Using GPT-4 Prompts to Determine Whether Articles Contain Functional Evidence Supporting or Refuting Variant Pathogenicity

Purpose: To assess Generative Pre-trained Transformer version 4's (GPT-4) ability to classify articles containing functional evidence relevant to assessments of variant pathogenicity. Results: GPT-4 settings and prompts were trained on a set of 45 articles and genetic variants.
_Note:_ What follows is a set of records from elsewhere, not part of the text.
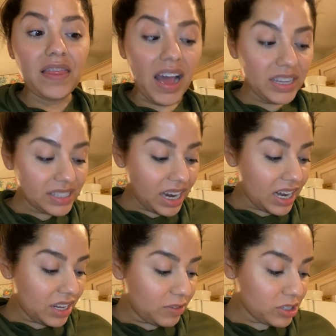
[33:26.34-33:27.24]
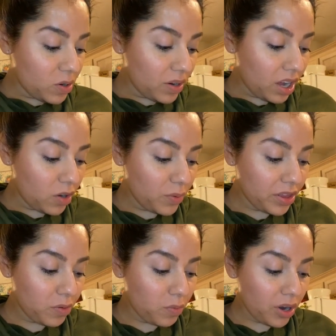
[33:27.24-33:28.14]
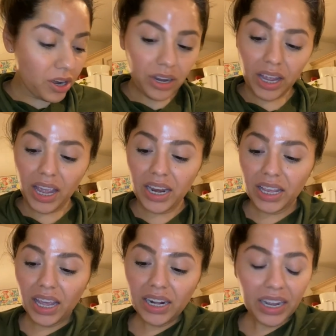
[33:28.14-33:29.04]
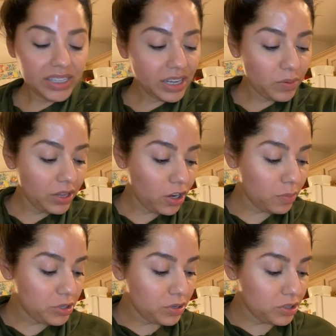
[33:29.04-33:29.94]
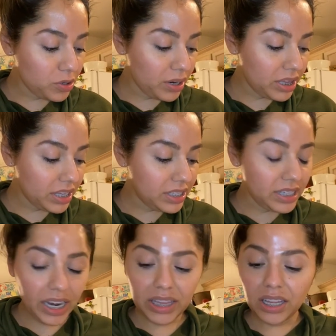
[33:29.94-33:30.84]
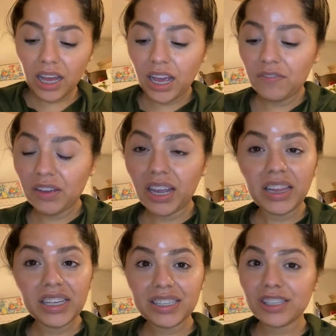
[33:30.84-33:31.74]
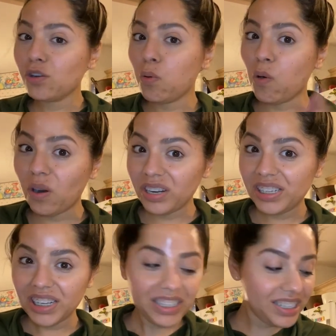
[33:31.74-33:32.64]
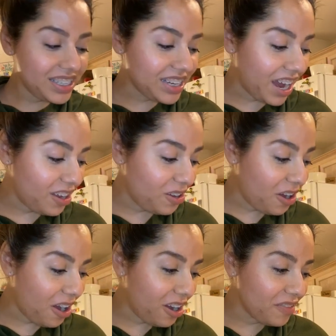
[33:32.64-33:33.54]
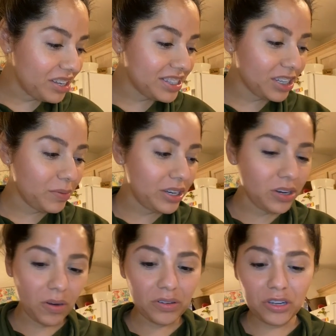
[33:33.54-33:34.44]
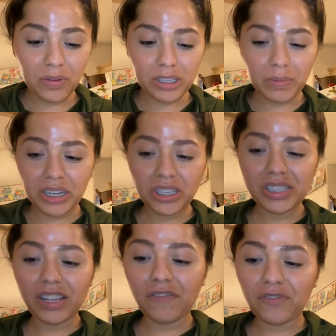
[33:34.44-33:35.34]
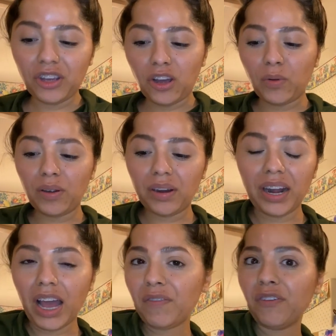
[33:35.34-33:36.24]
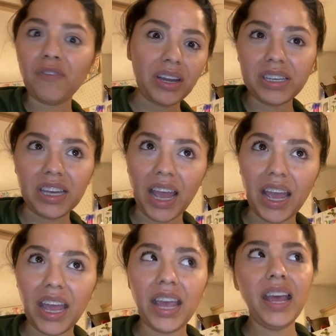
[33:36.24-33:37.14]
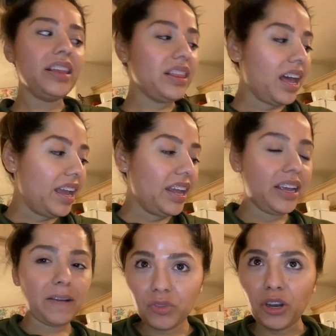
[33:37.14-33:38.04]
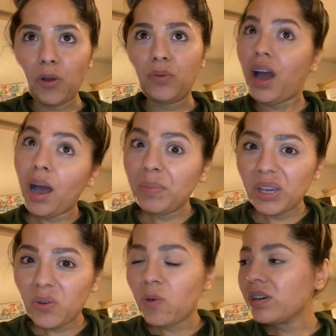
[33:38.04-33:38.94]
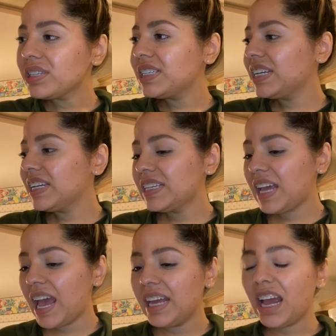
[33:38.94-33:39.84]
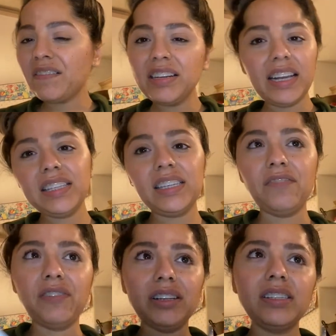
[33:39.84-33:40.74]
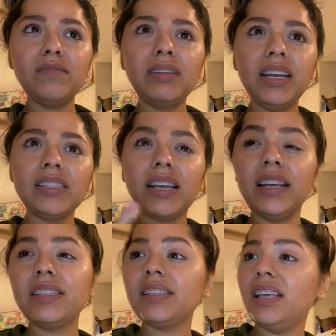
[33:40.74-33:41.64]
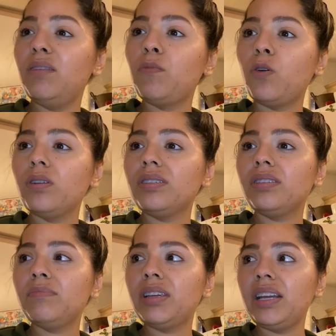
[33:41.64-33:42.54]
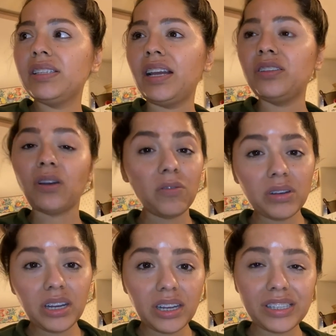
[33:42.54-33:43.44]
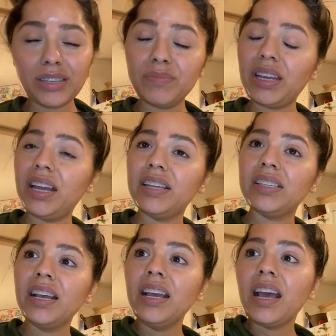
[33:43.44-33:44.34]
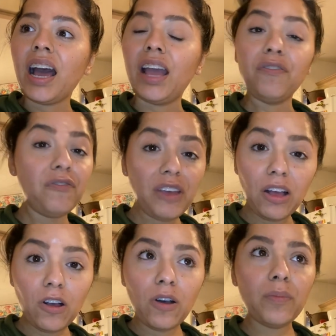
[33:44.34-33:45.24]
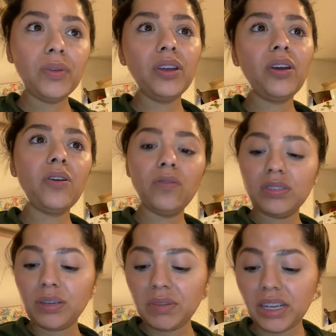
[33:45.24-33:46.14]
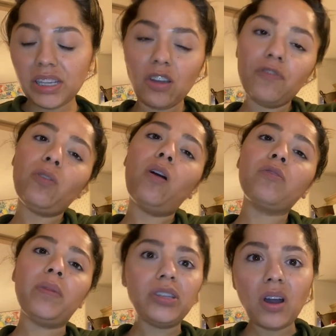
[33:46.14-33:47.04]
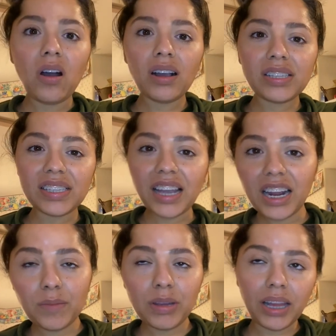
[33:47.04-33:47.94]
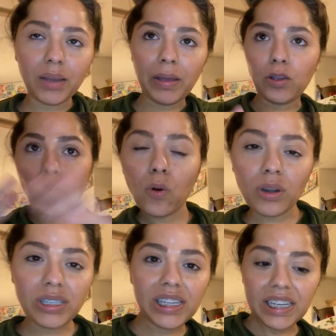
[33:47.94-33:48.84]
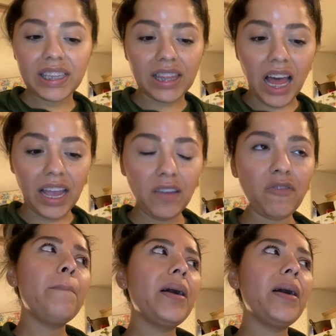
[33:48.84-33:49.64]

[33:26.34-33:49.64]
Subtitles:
that's kind of what's going on with work. And again, guys, I really hope you enjoyed this day in the life. Again, this is quarantine style. Obviously, we don't do as much as if, you know, we were going to have a fun day, like, you know, not being quarantined. And every day is different. Some days I sleep more. Some days I don't cook. Some days I film, you know. Some days I go for a walk with my dogs. That's kind of been like my quarantine life.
A final test set of 72 manually classified articles and genetic variants were then processed using two prompts. The prompts asked GPT-4 to supply all functional evidence present in an article for a variant or indicate that no functional evidence is present. For articles with having functional evidence, a second prompt asked GPT-4 to classify the evidence into pathogenic, benign, intermediate, and inconclusive categories. The first prompt identified articles with variant-level functional evidence with 87% sensitivity and 89% positive predictive value (PPV). Five of 26 articles with no functional data were indicated as having functional evidence by GPT-4. For variants with functional assays present as determined by both manual review and GPT-4, the sensitivity and PPV of GPT-4 prompt concordance was: Pathogenic (92% sensitive and 73% PPV), Intermediate or Inconclusive (67% sensitive and 93% PPV), Benign (100% sensitive and 73% PPV). Conclusion: The GPT-4 prompts detected the presence or absence of a functional assay with high sensitivity and PPV, and articles with unambiguous evidence supporting a benign or pathogenic classification with high sensitivity and reasonable PPV. Our prompts detected papers with intermediate or inconclusive evidence with lower sensitivity but high PPV. Our results support that GPT-4 may be useful in variant classification workflows by enabling prioritization of articles for review that are likely to have functional evidence supporting or refuting pathogenicity, but not that GPT-4 is capable of fully automating the genetics literature review component of variant classification.